A Will to Peace

(The Nationalist, 1999)

 

Many years ago The Dublin Opinion ran a cartoon of a TD on his death-bed leaving his farm to one child, his money to a second and to the third his seat in the Dáil. He was a good sensible man who should have been highly commended for making such careful provision for his family!

He made a will – and that was an intelligent thing to do. If more followed his example, a lot of unhappiness, quarrels, and even bitterness in families might be avoided. Doesn’t everyone know of some family where there have been serious arguments and lasting anger about the distribution of property? A lot of it might have been avoided if a will had been made with the help of a solicitor’s advice.

Why do people not do something that seems so obviously necessary? With young or middle-aged people, it seems to be that they feel death is a long way off and so there’s no need to think about the matter for a long time to come. It’s one of those situations where we let clichés do our thinking for us: ‘Don’t cross your bridges until you come to them’. The problem in this case is that no one can know when that particular bridge may need to be crossed.

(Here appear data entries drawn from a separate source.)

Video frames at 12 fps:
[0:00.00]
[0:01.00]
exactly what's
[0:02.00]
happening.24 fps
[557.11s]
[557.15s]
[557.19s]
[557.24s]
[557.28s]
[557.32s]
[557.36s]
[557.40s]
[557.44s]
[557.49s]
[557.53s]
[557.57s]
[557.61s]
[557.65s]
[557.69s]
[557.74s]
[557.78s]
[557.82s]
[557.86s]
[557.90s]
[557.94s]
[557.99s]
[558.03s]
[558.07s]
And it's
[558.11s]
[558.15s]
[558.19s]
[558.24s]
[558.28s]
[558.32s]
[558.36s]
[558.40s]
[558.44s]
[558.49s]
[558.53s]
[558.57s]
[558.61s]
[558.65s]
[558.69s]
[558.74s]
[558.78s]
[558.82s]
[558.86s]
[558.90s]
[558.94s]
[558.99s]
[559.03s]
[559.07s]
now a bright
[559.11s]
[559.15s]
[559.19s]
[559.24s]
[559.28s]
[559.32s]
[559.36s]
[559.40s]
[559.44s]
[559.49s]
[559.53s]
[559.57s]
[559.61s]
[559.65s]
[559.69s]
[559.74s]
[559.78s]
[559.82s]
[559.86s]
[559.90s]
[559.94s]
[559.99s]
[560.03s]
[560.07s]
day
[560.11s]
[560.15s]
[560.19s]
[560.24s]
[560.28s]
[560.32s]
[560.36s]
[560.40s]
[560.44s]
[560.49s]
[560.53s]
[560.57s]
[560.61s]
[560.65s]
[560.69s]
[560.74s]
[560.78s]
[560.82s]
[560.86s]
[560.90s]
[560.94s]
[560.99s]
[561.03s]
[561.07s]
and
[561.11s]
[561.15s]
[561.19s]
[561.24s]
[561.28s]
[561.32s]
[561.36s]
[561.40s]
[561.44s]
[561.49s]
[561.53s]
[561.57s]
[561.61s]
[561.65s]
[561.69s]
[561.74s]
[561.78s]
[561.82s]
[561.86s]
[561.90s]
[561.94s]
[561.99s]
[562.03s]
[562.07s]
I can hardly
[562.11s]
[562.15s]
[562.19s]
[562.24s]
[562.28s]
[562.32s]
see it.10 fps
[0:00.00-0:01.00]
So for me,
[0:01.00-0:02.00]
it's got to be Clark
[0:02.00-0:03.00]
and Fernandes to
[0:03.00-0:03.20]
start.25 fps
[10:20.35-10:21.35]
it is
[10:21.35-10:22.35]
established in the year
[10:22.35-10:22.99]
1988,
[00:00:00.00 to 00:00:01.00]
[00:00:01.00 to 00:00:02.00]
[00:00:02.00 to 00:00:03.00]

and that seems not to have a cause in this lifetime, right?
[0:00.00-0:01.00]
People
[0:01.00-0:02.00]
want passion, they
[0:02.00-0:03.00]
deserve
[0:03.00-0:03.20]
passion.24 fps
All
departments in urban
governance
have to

What about, ‘Don’t put off till tomorrow what you can do today?’

With elderly people the difficulty may be that they cannot bring themselves to face the hard fact that death is not far off. They don’t want to think about it, and that includes not thinking about anything associated with it, like a will or funeral arrangements.

Since the passing into law in 1965 of the Succession Act, which makes legal provision for people who die without having made a will, the situation is not anything like as bad as it used to be. But, allowing for that, doesn’t it make good sense for a person to make their own decisions in the matter than have the law do it for them, perhaps in a way that does not, indeed cannot, take account of the differing needs and situations of a particular family?

Quarrels over the property of a deceased person are nothing new. Over 750 years ago, Saint Francis of Assisi, a man who was a peace-maker in his time, laid down that those who wished to join his fraternity as members of what came to be called the Third Order should make a will. It was good advice.